* **Your objective**: Extract every entry word for word. Skip the pictures.

Data items
◆ ◆ ◆ ◆ ◆
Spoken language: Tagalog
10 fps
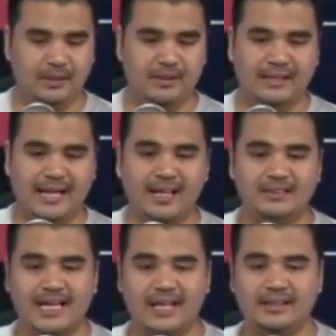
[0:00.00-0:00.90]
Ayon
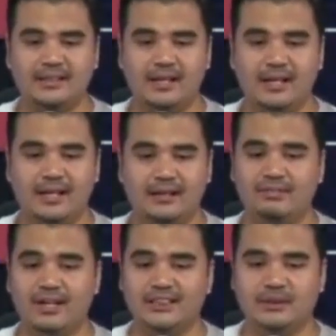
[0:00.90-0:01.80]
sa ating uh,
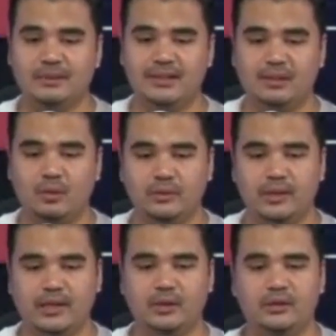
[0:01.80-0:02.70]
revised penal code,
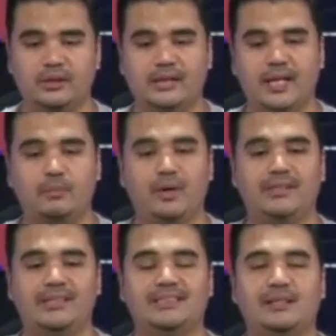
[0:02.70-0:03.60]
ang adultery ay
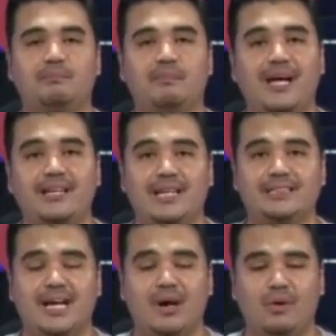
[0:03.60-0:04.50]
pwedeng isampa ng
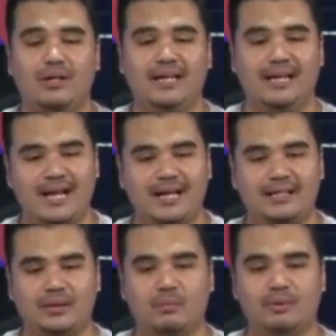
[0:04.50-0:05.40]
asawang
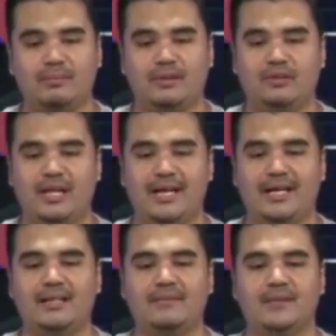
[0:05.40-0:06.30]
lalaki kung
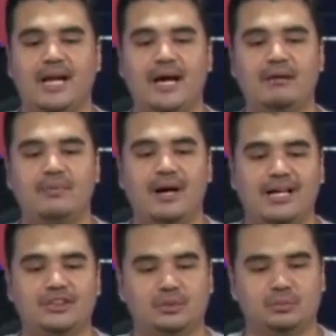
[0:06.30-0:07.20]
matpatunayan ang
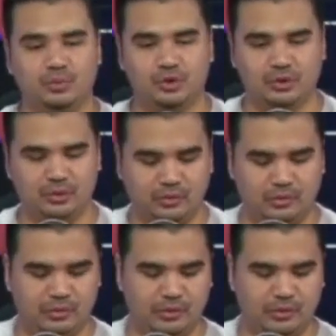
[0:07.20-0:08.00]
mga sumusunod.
◆ ◆ ◆ ◆ ◆
* **Solution to the problem**:
Spoken language: Tagalog
10 fps
[0:00.00-0:00.90]
Ayon
[0:00.90-0:01.80]
sa ating uh,
[0:01.80-0:02.70]
revised penal code,
[0:02.70-0:03.60]
ang adultery ay
[0:03.60-0:04.50]
pwedeng isampa ng
[0:04.50-0:05.40]
asawang
[0:05.40-0:06.30]
lalaki kung
[0:06.30-0:07.20]
matpatunayan ang
[0:07.20-0:08.00]
mga sumusunod.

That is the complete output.